Akımları hazırlayan koşullar, belirli altyapıları yoksa eğer, geldikleri gibi giderler. Diğer bir deyişle, uzun ömürlü olmayıp silinirler. Oysa kitsch’i hem sanatsal hem de gündelik yaşantımızdan çıkarıp atamıyoruz. Beğensek de beğenmesek de, kitsch sesini yükseltmeye devam ediyor. Demek ki altyapısı ve/veya beslendiği kaynaklar var. En azından günümüzde böyle… Taklit olgusunun, tarih boyunca sürüp gitmesine karşın, çağımızda farklı bir anlama büründüğünü görüyoruz. Varoluş nedenleri itibariyle, tüm diğer akımlar gibi bir karşı-duruş, bir eleştiri, bir dışavurum akımıdır da denilebilir. Kimi kuramcılar ‘kitsch’in endüstri devriminden sonra doğduğunu söylerler, kimileri ise II. Dünya Savaşı’ndan hemen sonra… Ve bir tepki hareketi olduğunu eklerler.
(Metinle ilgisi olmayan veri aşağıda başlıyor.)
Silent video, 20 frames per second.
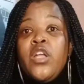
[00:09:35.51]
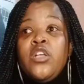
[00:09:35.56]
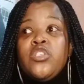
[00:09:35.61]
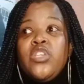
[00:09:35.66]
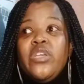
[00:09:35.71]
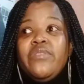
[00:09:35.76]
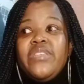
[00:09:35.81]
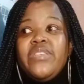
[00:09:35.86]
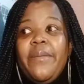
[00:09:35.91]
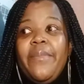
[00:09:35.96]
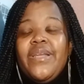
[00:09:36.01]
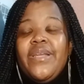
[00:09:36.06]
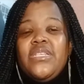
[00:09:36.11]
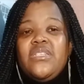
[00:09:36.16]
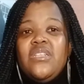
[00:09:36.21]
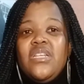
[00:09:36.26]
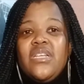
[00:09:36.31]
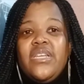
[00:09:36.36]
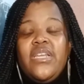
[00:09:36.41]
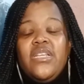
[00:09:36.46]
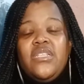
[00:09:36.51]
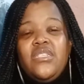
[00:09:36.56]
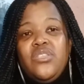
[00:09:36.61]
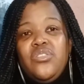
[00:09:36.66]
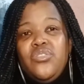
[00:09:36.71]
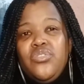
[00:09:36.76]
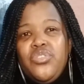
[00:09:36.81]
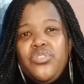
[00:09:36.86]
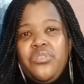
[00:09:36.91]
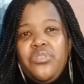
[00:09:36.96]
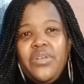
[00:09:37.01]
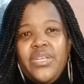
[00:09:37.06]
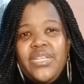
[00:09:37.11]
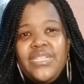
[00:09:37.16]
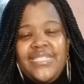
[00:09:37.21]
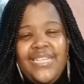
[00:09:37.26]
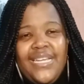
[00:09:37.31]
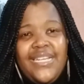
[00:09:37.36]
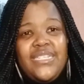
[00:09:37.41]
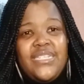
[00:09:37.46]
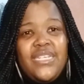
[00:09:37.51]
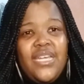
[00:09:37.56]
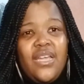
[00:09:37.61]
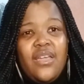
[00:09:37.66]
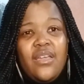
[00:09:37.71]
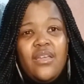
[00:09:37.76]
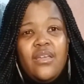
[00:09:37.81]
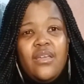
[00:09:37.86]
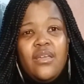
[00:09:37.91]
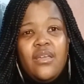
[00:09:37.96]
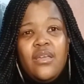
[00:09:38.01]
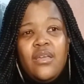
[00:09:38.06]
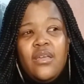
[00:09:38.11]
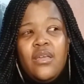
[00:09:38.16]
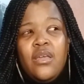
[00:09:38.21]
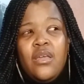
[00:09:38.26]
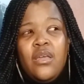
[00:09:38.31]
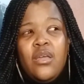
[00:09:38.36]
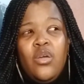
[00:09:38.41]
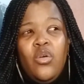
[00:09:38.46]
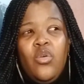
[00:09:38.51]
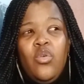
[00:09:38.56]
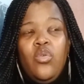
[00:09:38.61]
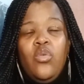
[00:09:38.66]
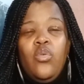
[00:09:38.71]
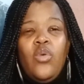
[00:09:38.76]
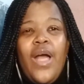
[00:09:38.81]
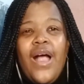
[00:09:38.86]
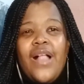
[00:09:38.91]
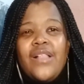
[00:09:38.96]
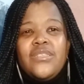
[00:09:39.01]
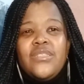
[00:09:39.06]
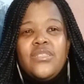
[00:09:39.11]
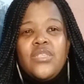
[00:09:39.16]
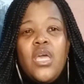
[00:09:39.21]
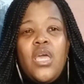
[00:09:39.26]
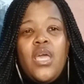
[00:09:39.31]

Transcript: So if somebody's neglecting you during dating, who else?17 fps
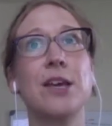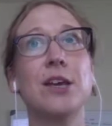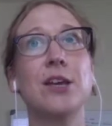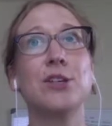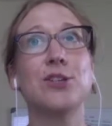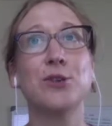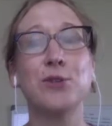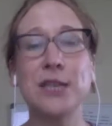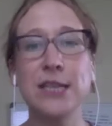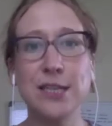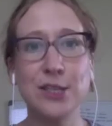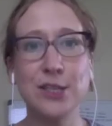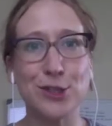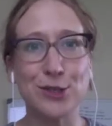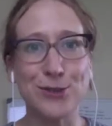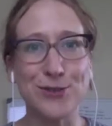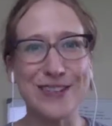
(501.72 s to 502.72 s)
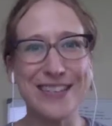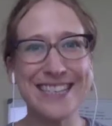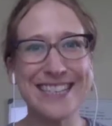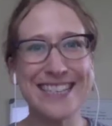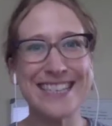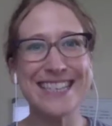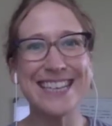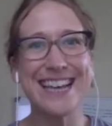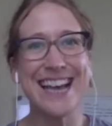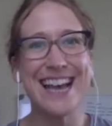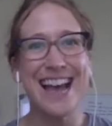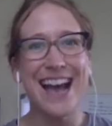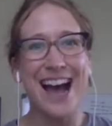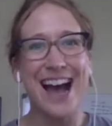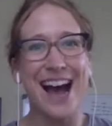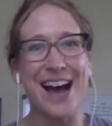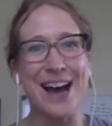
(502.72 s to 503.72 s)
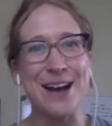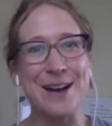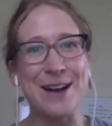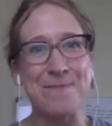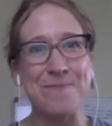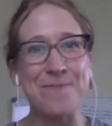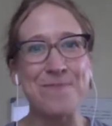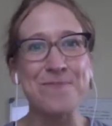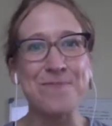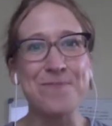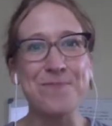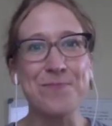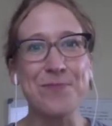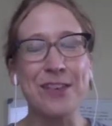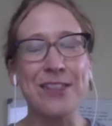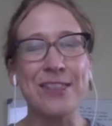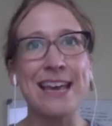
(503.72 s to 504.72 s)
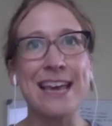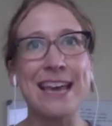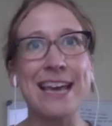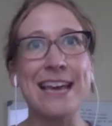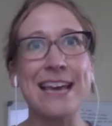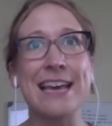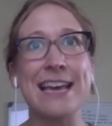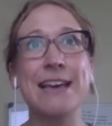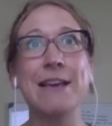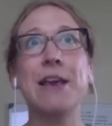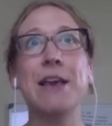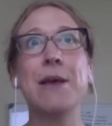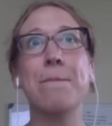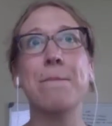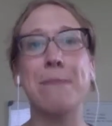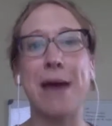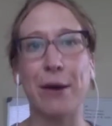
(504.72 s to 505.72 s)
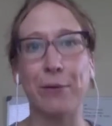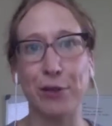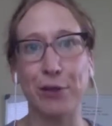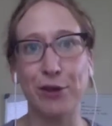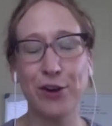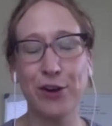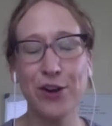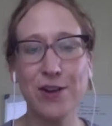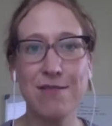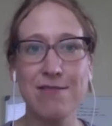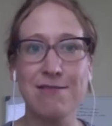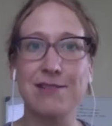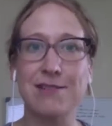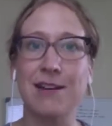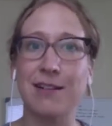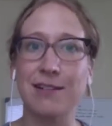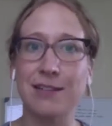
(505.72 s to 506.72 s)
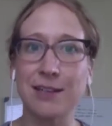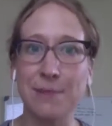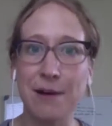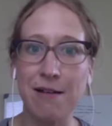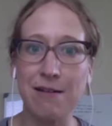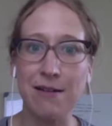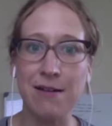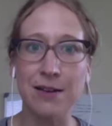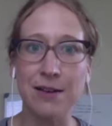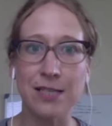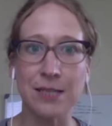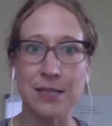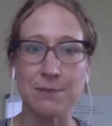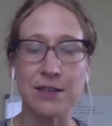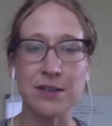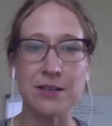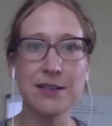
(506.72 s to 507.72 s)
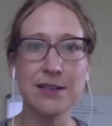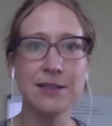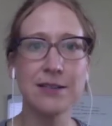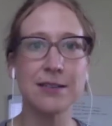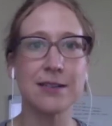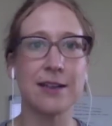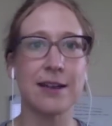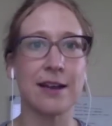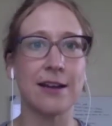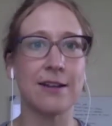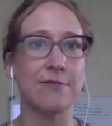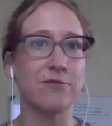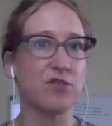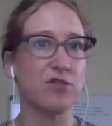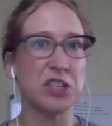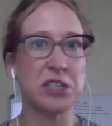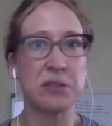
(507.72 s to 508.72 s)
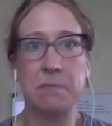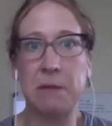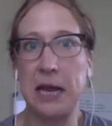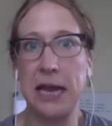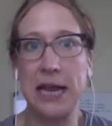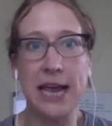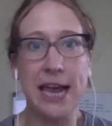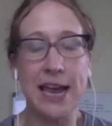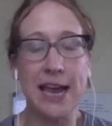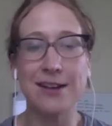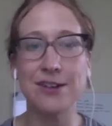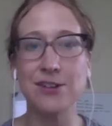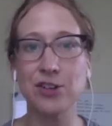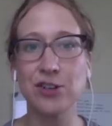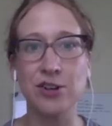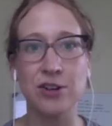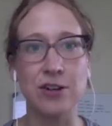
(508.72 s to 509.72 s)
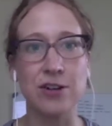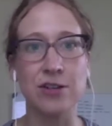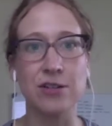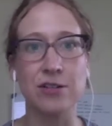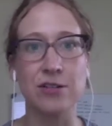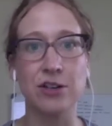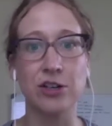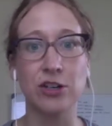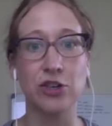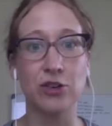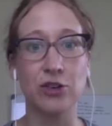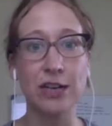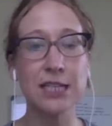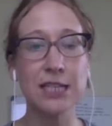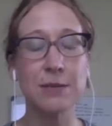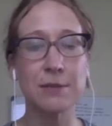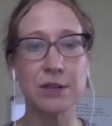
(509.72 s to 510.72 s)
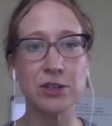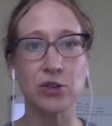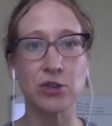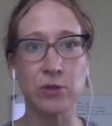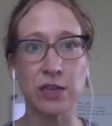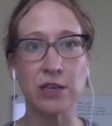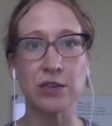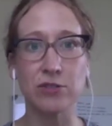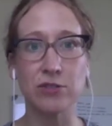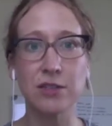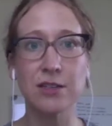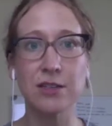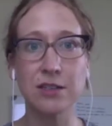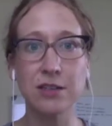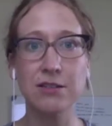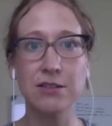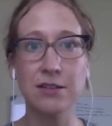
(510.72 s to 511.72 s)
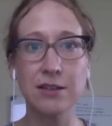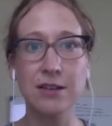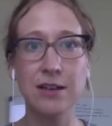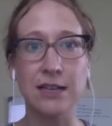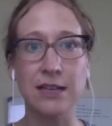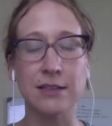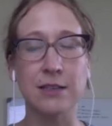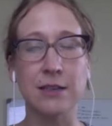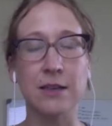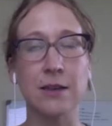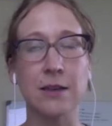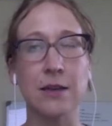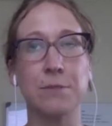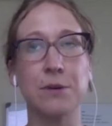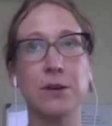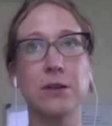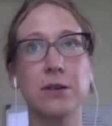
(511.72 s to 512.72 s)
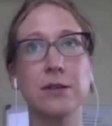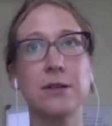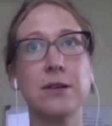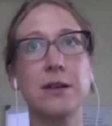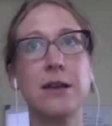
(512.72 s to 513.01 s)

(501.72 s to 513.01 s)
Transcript: So these students, they met with her, talked about her experience, kind of just gained her trust by showing interest in her as a person.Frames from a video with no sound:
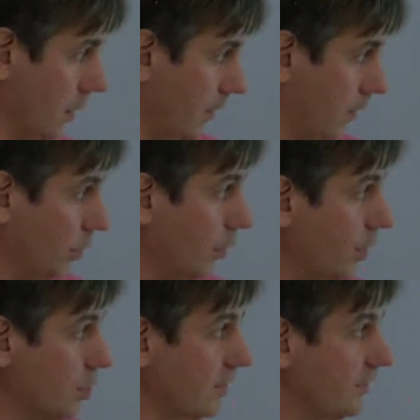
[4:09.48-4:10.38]
equatorial
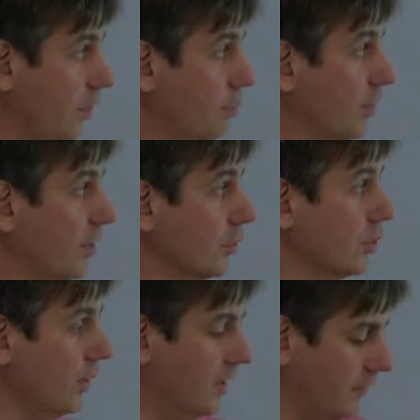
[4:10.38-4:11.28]
region is very poorly
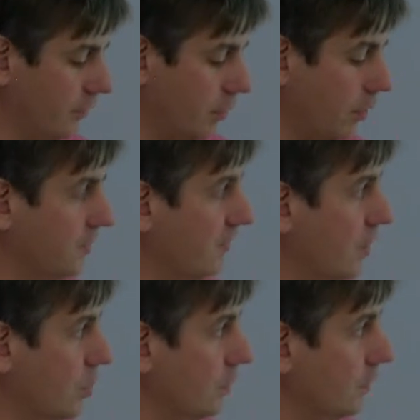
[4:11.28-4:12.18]
constrained from
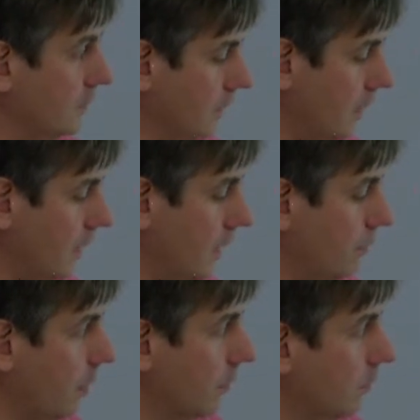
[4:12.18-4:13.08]
observations
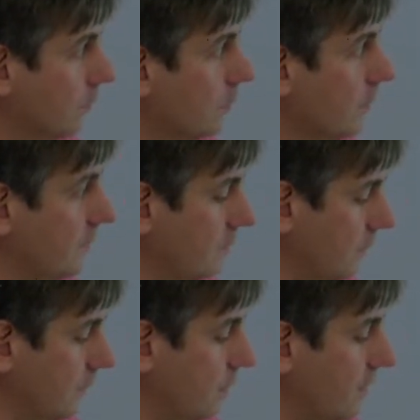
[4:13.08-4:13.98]
and models. So this
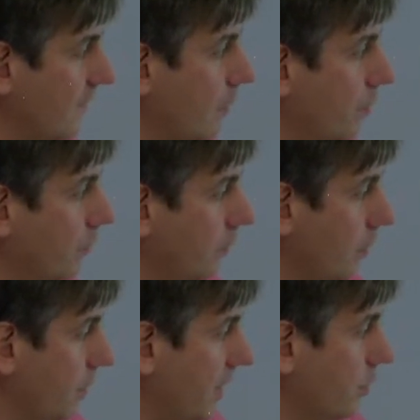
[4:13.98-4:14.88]
is some examples
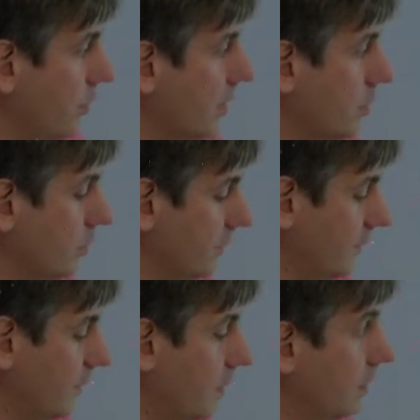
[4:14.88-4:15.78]
from a paper by Schlund
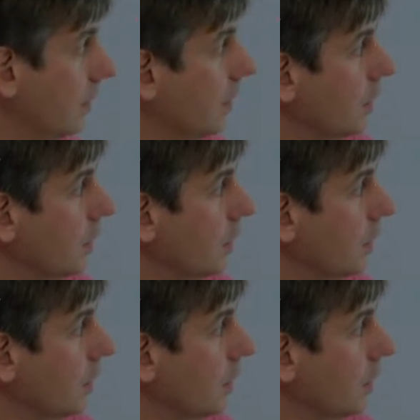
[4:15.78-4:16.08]
et al.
Susan Sontag’ın, Büyüleyen Faşizm (Fascinating Fascism,1975) makalesinde işaret ettiği gibi, Nazizm ideolojisi, güzelliği saflık ve mükemmeliyetçilik düzeyinde putlaştırmış, mutlakıyetçi bir kusursuzluk tarifi geliştirmişti. Mükemmelciliği simgeleştiren, bir bakıma ikonalaştıran ama temelde propaganda amaçlı olan bu ideoloji elbette gerçek yaşamda da yansımalarını bulacaktı. O halde şu soruları sormanın zamanı gelmiştir: Sanatı kitschleştiren şey ideolojinin propagandacı özelliği midir? Kitsch, ideolojiye karşı bir tepki olarak mı yükselmiştir? Kötüyü yüceltmek, yani kusurlu olanın aracılığıyla kusursuza meydan okumak; sıradanlığı sergileyerek, bir anlamda kusursuzluğun görmezden geldiği ‘kusur’u ortaya koymak gibi örneğin? Yoksa tamamen ters yönde gelişen ve ucuzlatılan sanata karşı filizlenen bir duruş mudur?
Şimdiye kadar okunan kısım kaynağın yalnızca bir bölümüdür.